Dire cela ne veut pas dire qu'il faut donc défendre Macron ou sa politique. Car ces politiques, comme une grande partie de la réponse française à l'islam et au terrorisme, sont traversées d'hypocrisie et d'illibéralisme. Malgré tout son attachement à la liberté d'expression, la France a des lois sévères contre les discours jugés inacceptables, de la négation de l'Holocauste à l'insulte au drapeau français. Il a criminalisé ceux qui appellent au boycott d'Israël. Il a interdit les manifestations contre Charlie Hebdo, et, après le massacre du personnel du magazine en 2015, des dizaines de musulmans ont été arrêtés pour avoir suggéré de la sympathie aux assassins, y compris un garçon qui a publié sur Facebook un dessin animé se moquant du magazine.
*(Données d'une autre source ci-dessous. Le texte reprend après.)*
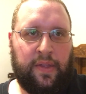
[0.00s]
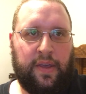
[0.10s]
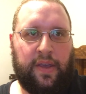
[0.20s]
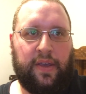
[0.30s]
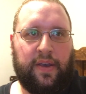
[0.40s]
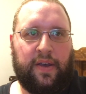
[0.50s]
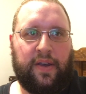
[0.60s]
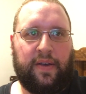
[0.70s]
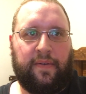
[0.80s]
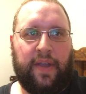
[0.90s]

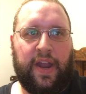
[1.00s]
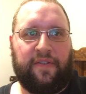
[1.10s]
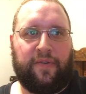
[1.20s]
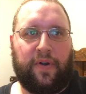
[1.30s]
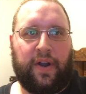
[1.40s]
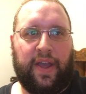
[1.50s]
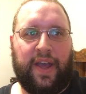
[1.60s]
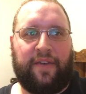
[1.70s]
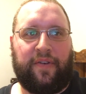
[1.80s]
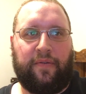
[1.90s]

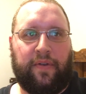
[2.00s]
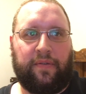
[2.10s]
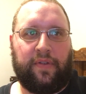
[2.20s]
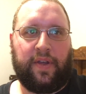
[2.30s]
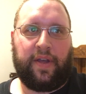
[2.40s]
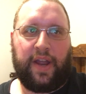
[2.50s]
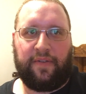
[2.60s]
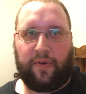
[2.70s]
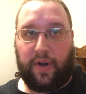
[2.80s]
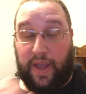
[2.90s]

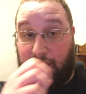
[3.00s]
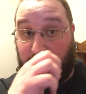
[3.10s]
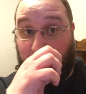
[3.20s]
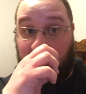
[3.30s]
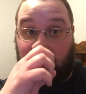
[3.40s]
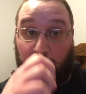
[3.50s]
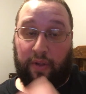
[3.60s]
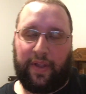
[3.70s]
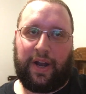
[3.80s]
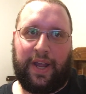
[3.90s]
84.5 win
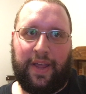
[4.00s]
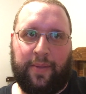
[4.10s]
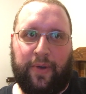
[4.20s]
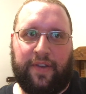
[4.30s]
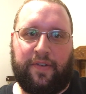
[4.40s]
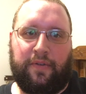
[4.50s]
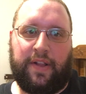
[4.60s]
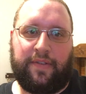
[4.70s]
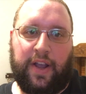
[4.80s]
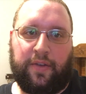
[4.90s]
total that I had the Boston
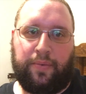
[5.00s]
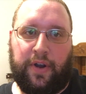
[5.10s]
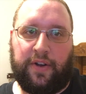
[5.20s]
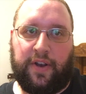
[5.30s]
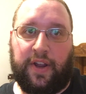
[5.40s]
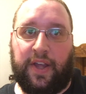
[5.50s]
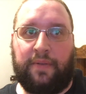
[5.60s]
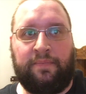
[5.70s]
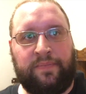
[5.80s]
Red Sox predicted at.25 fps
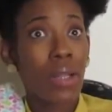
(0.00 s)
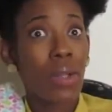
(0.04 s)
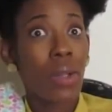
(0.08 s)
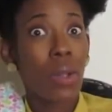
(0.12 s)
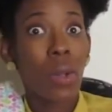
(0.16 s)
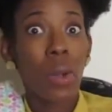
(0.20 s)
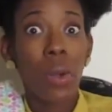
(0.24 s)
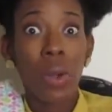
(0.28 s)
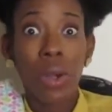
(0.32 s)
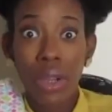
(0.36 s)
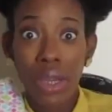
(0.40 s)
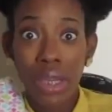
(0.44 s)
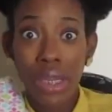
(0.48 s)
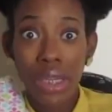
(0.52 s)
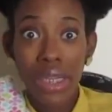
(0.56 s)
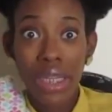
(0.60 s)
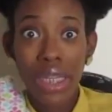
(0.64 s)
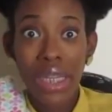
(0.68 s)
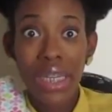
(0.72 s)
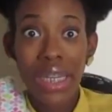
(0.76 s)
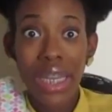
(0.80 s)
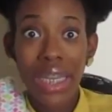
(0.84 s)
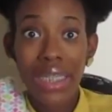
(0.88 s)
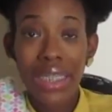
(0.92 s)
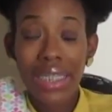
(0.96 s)
Lord, the
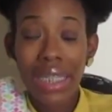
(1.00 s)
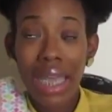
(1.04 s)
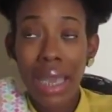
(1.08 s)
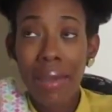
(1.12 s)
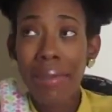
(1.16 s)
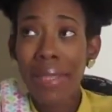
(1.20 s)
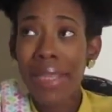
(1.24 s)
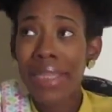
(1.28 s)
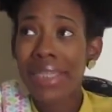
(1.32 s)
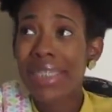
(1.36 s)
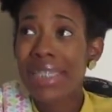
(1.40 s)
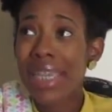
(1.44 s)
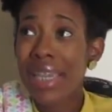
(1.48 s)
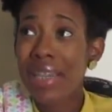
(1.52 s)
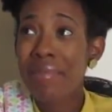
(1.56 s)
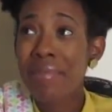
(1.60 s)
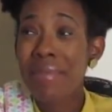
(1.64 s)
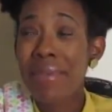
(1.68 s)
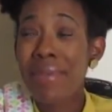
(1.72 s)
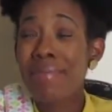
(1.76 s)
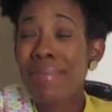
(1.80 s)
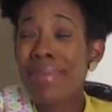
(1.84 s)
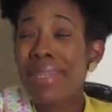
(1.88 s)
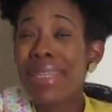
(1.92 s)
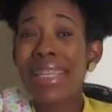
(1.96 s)
next time they check
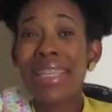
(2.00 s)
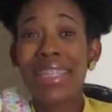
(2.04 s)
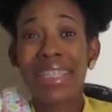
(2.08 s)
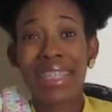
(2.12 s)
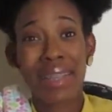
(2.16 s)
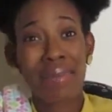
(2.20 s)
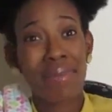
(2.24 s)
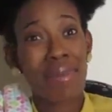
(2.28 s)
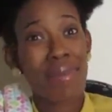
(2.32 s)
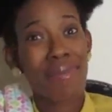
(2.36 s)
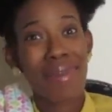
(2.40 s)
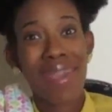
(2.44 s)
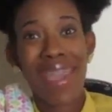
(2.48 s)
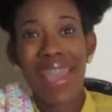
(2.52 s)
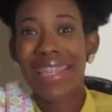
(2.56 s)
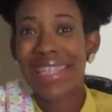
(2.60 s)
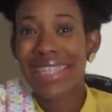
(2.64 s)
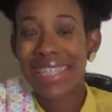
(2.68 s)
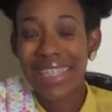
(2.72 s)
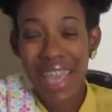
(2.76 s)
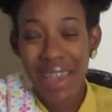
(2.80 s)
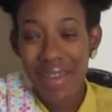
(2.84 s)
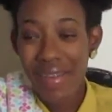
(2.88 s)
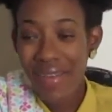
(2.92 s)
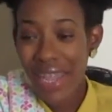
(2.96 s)
me, please let me be at
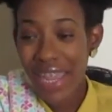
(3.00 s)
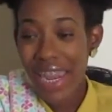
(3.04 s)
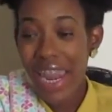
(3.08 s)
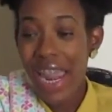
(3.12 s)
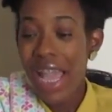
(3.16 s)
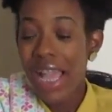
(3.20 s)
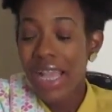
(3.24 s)
7.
Un projet de loi menace la liberté académique au nom des «valeurs de la république». Un autre interdirait tout filmage de policiers dans lequel des agents pourraient être identifiés.

La brutalité policière contre les personnes d'origine maghrébine est bien documentée. Le racisme est profondément enraciné dans de nombreux domaines de la vie sociale, de l'emploi au logement, bien que les chiffres soient rares étant donné la réticence des Français à collecter des données ethniques. Etre «daltonien» est trop souvent dissimulé pour être aveugle au racisme.

Le racisme et les doubles standards ne peuvent être remis en cause en cédant à ceux qui souhaitent restreindre la parole ou le droit de blasphémer. La liberté d’expression ne peut pas non plus être renforcée, ni le terrorisme maîtrisé, en ignorant les doubles standards, le sectarisme raciste et l’illibéralisme de la plupart des politiques de Macron.

Les luttes pour la liberté d'expression, pour la défense de la laïcité, contre le racisme et contre le terrorisme sont inextricablement liées. L'autocensure en réponse aux menaces islamistes doit résister. Il en va de même pour l’autocensure en réponse au mécontentement des dirigeants démocratiques.